The morning's busy as bees.
[Organ music fades into silence
FIRST VOICE
There's the clip clop of horses on the sunhoneyed
cobbles of the humming streets, hammering
of horse- shoes, gobble quack and cackle,
tomtit twitter from the bird-ounced boughs,
braying on Donkey Down. Bread is baking,
pigs are grunting, chop goes the butcher,
milk-churns bell, tills ring, sheep cough,
dogs shout, saws sing. Oh, the Spring whinny
and morning moo from the clog dancing farms,
the gulls' gab and rabble on the boat-bobbing
river and sea and the cockles bubbling in
the sand, scamper of sanderlings, curlew
cry, crow caw, pigeon coo, clock strike,
bull bellow, and the ragged gabble of the
beargarden school as the women scratch and
babble in Mrs Organ Morgan's general shop
where everything is sold: custard, buckets,
henna, rat-traps, shrimp-nets, sugar, stamps,
confetti, paraffin, hatchets, whistles.
FIRST WOMAN
Mrs Ogmore-Pritchard
SECOND WOMAN
la di da
FIRST WOMAN
got a man in Builth Wells
THIRD WOMAN
and he got a little telescope to look at
birds
SECOND WOMAN
Willy Nilly said
THIRD WOMAN
Remember her first husband? He didn't need
a telescope
FIRST WOMAN
he looked at them undressing through the
keyhole
THIRD WOMAN
and he used to shout Tallyho
SECOND WOMAN
but Mr Ogmore was a proper gentleman
FIRST WOMAN
even though he hanged his collie.
THIRD WOMAN
Seen Mrs Butcher Beynon?
SECOND WOMAN
she said Butcher Beynon put dogs in the mincer
FIRST WOMAN
go on, he's pulling her leg
THIRD WOMAN
now don't you dare tell her that, there's
a dear
SECOND WOMAN
or she'll think he's trying to pull it off
and eat it,
FOURTH WOMAN
There's a nasty lot live here when you come
to think.
FIRST WOMAN
Look at that Nogood Boyo now
SECOND WOMAN
too lazy to wipe his snout
THIRD WOMAN
and going out fishing every day and all he
ever brought back was a Mrs Samuels
FIRST WOMAN
been in the water a week.
SECOND WOMAN
And look at Ocky Milkman's wife that nobody's
ever seen
FIRST WOMAN
he keeps her in the cupboard with the empties
THIRD WOMAN
and think of Dai Bread with two wives
SECONE WOMAN
one for the daytime one for the night.
FOURTH WOMAN
Men are brutes on the quiet.
THIRD WOMAN
And how's Organ Morgan, Mrs Morgan?
FIRST WOMAN
you look dead beat
SECOND WOMAN
it's organ organ all the time with him
THIRD WOMAN
up every night until midnight playing the
organ.
MRS ORGAN MORGAN
Oh, I'm a martyr to music.
FIRST VOICE
Outside, the sun springs down on the rough
and tumbling town. It runs through the hedges
of Goosegog Lane, cuffing the birds to sing.

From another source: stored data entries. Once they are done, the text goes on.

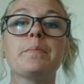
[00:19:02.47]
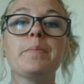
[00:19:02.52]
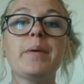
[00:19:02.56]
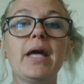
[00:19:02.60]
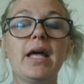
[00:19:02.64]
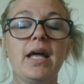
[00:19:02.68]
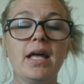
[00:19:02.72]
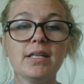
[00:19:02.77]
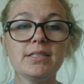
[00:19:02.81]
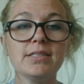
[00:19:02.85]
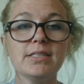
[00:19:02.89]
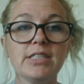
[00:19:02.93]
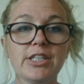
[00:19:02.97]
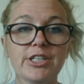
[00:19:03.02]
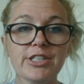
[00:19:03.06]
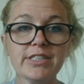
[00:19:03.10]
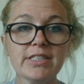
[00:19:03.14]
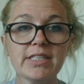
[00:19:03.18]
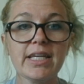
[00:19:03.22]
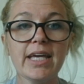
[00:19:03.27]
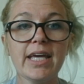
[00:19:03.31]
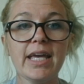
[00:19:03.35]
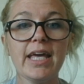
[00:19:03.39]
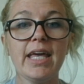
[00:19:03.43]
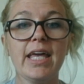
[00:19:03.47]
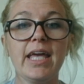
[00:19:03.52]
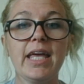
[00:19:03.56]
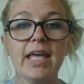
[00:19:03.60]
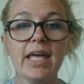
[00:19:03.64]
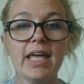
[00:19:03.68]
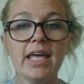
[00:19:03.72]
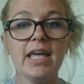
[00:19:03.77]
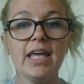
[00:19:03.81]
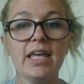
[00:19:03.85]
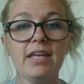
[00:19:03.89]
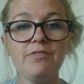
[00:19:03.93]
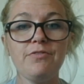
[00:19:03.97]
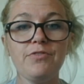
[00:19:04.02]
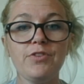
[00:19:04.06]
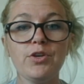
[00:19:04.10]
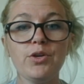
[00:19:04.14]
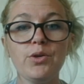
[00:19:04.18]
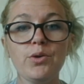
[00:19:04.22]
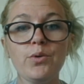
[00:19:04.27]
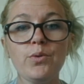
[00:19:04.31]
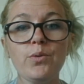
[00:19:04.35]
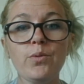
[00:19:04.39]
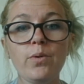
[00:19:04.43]
seriously, if
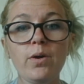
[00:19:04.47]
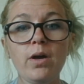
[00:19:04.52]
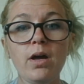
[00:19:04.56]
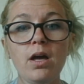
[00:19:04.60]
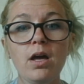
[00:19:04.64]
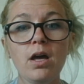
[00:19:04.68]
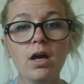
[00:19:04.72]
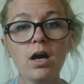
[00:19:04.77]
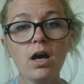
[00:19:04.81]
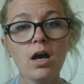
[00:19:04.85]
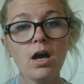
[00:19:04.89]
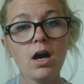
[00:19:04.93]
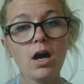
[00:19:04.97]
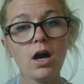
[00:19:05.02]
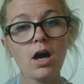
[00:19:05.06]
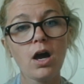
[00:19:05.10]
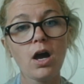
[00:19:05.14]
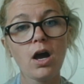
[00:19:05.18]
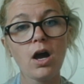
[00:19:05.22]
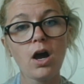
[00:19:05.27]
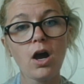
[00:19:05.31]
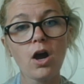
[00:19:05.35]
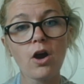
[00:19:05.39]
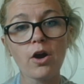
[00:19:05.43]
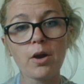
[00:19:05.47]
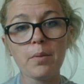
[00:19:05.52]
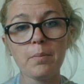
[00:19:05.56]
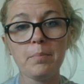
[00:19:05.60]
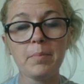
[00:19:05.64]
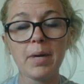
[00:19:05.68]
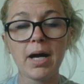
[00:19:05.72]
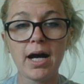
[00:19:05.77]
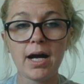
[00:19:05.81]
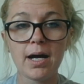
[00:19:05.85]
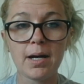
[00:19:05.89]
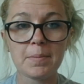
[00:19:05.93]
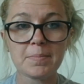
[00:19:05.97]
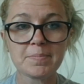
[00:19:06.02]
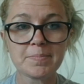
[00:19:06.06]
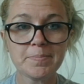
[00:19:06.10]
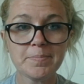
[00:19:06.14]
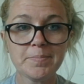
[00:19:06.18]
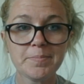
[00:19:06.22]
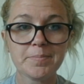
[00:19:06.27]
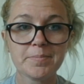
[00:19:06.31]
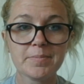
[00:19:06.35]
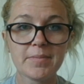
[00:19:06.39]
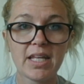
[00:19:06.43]
you are a mom,
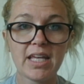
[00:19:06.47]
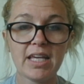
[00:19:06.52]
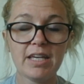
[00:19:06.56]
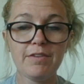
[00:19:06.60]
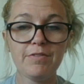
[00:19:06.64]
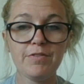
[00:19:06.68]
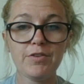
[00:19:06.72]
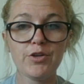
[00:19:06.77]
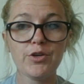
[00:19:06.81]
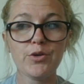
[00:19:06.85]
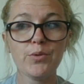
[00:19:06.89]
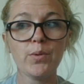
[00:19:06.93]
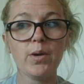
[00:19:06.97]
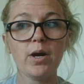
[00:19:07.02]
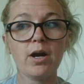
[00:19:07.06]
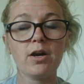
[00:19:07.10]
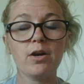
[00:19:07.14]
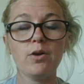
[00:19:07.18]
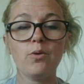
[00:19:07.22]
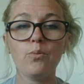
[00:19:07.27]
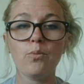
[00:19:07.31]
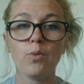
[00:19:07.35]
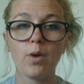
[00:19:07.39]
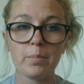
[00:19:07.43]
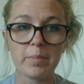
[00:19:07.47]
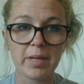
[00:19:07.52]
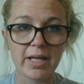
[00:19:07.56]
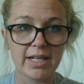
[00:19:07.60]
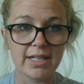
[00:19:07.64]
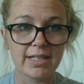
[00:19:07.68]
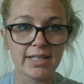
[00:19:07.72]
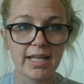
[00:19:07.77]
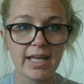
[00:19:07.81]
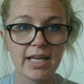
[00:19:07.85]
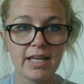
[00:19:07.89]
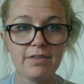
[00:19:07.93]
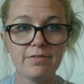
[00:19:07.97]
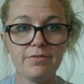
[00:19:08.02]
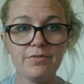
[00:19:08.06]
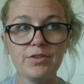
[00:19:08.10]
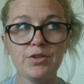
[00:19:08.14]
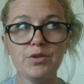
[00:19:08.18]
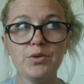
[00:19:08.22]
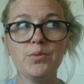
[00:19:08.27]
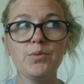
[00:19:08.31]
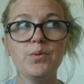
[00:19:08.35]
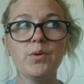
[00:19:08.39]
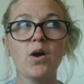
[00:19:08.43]
if you are a woman, if
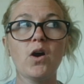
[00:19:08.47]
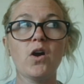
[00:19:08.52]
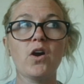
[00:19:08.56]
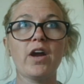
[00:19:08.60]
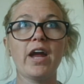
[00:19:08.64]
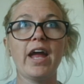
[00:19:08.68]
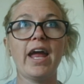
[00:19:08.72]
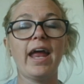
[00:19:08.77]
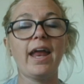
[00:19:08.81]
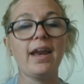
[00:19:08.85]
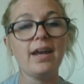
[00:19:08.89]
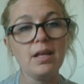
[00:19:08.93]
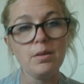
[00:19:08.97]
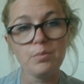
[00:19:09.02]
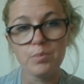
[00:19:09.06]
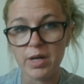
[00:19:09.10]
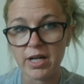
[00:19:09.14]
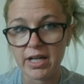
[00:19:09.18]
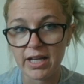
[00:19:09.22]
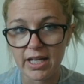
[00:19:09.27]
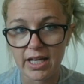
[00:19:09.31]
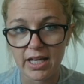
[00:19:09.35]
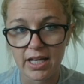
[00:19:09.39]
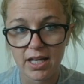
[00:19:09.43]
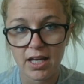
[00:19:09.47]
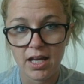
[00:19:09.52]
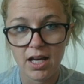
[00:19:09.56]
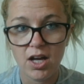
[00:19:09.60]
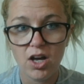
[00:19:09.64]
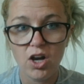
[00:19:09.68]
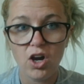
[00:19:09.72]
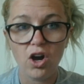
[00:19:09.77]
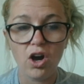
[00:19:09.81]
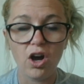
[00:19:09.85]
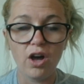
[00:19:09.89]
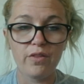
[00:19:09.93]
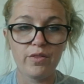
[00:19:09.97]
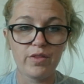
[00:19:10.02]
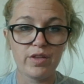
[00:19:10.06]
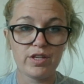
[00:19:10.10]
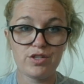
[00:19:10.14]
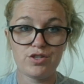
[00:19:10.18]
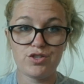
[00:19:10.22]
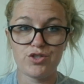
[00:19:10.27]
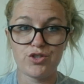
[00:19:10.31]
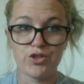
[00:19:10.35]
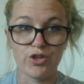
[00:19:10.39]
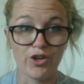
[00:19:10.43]
you are anybody on this
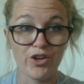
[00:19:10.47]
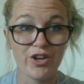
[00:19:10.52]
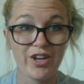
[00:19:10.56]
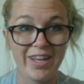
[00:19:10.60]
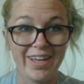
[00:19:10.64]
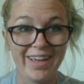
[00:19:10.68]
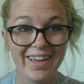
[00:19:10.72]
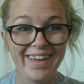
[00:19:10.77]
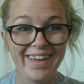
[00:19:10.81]
journey,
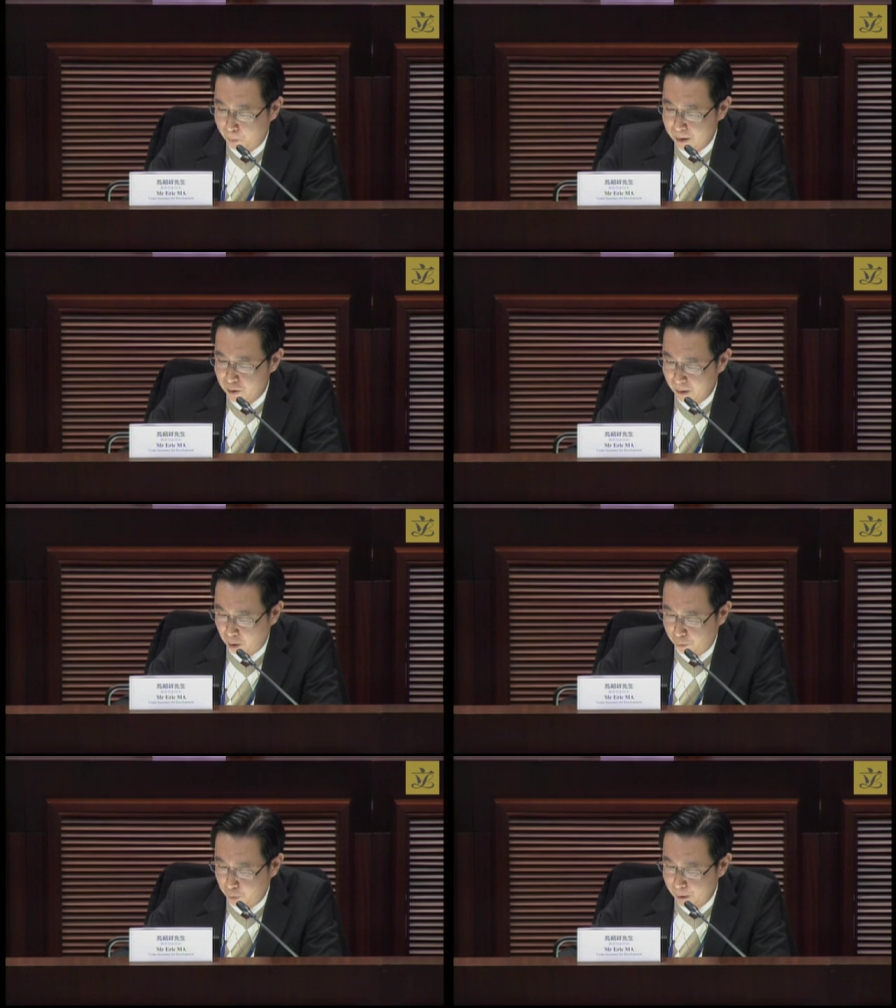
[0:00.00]
For the
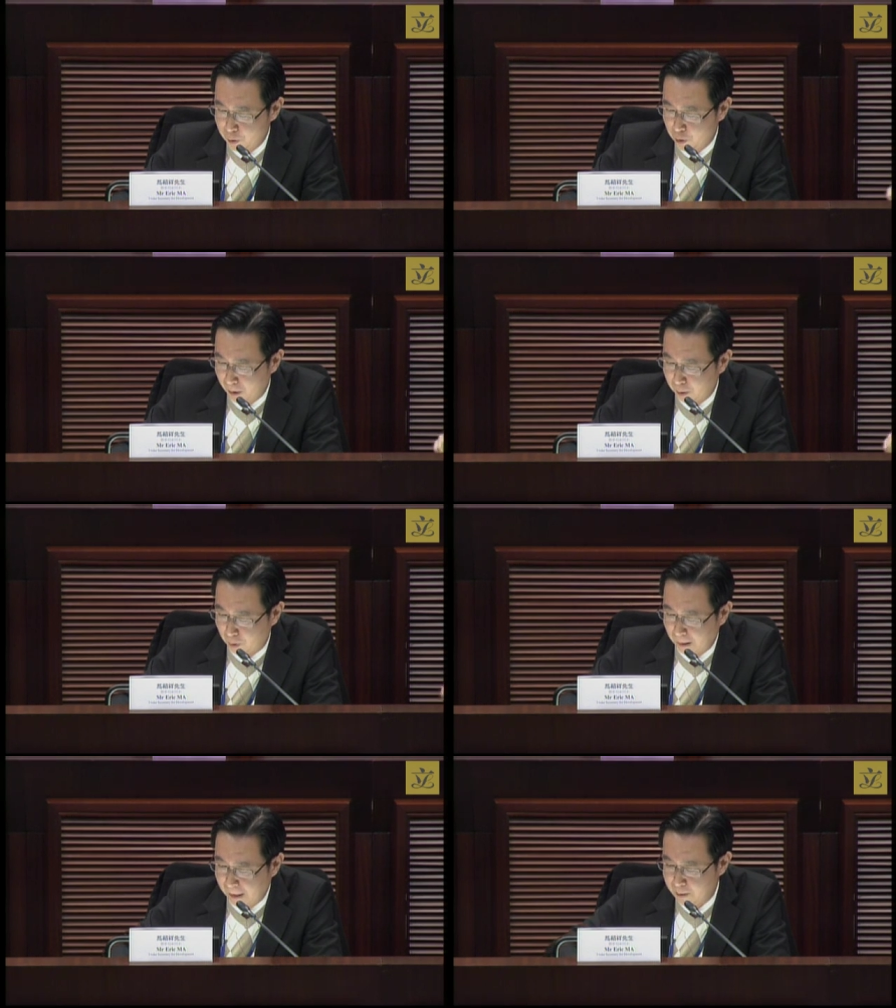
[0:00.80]
green
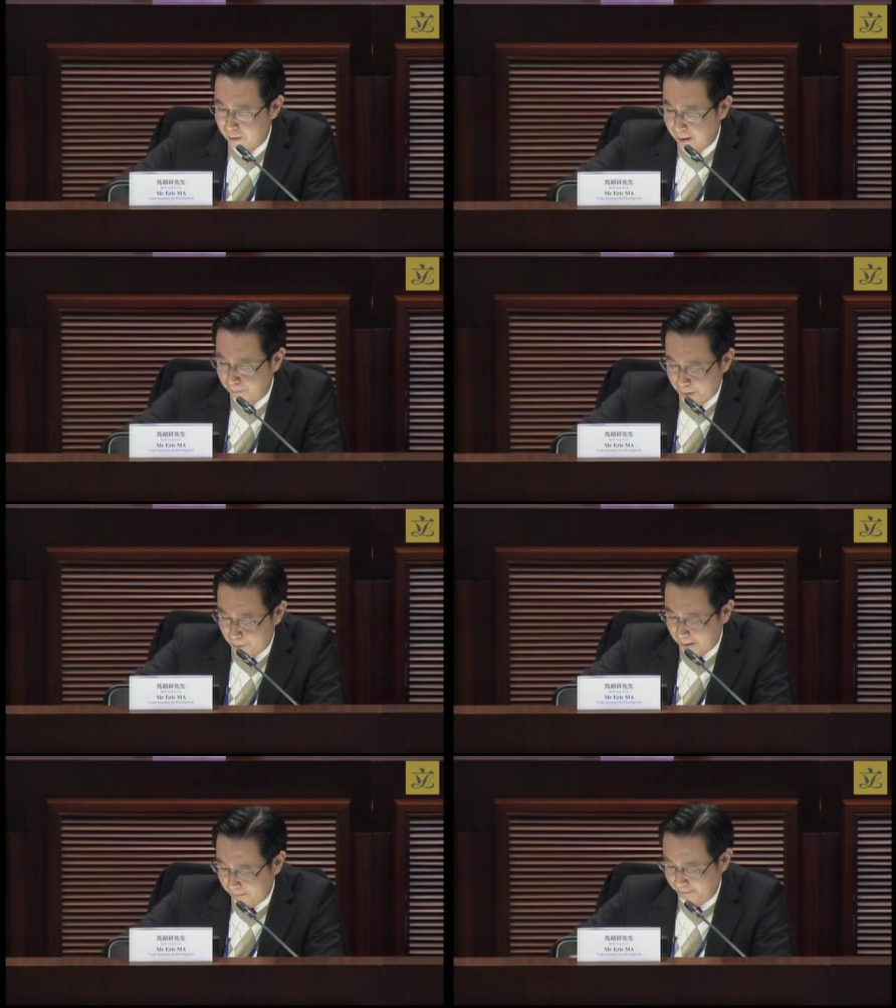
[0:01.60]
form,
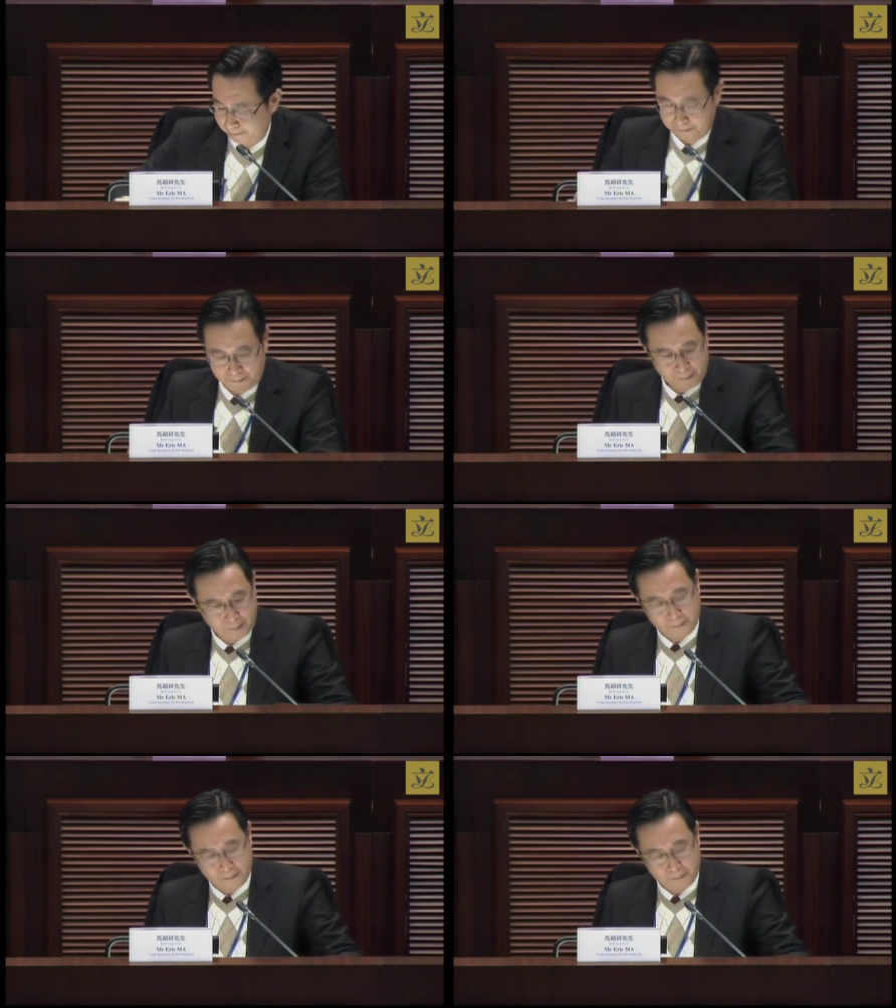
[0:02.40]
I will defer to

Spring whips green down Cockle Row, and the
shells ring out. Llaregyb this snip of a
morning is wildfruit and warm, the streets,
fields, sands and waters springing in the
young sun.
SECOND VOICE
Evans the Death presses hard with black gloves
on the coffin of his breast in case his hearts
jumps out,
EVANS THE DEATH (Harshly)
Where's your dignity. Lie down.
SECOND VOICE
Spring stirs Gossamer Beynon schoolmistress
like spoon.
GOSSAMER BEYNON (Tearfully)
Oh, what can I do? I'll never be refined
if I twitch.
SECOND VOICE
Spring this strong morning foams in a flame
in Jack Black as he cobbles a high-heeled
shoe for Mrs Dai Bread Two the gypsy, but
he hammers it sternly out.
JACK BLACK (To a hammer rhythm)
There is no leg belonging to the foot that
belongs to this shoe.
SECOND VOICE
The sun and the green breeze ship Captain
Cat sea-memory again.
CAPTAIN CAT
No, I'll take the mulatto, by God, who's
captain here? Parlez-vous jig jig, Madam?
SECOND VOICE
Mary Ann Sailors says very softly to herself
as she looks out at Llaregyb Hill from the
bedroom where she was born
MARY ANN SAILORS (Loudly)
It is Spring in Llaregyb in the sun in my
old age, and this is the Chosen Land.
[A choir of children's voices suddenly cries
out on one, high, glad, long, sighing note
FIRST VOICE
And in Willy Nilly the Postman's dark and
sizzling damp tea-coated misty pygmy kitchen
where the spittingcat kettles throb and hop
on the range, Mrs Willy Nilly steams open
Mr Mog Edwards' letter to Miss Myfanwy Price
and reads it aloud to Willy Nilly by the
squint of the Spring sun through the one
sealed window running with tears, while the
drugged, bedraggled hens at the back door
whimper and snivel for the lickerish bog-black
tea.
MRS WILLY NILLY
From Manchester House, Llaregyb. Sole Prop:
Mr Mog Edwards
(late of Twll), Linendraper, Haberdasher,
Master Tailor, Costumier. For West End Negligee,
Lingerie, Teagowns, Evening Dress, Trousseaux,
Layettes. Also Ready to Wear for All Occasions.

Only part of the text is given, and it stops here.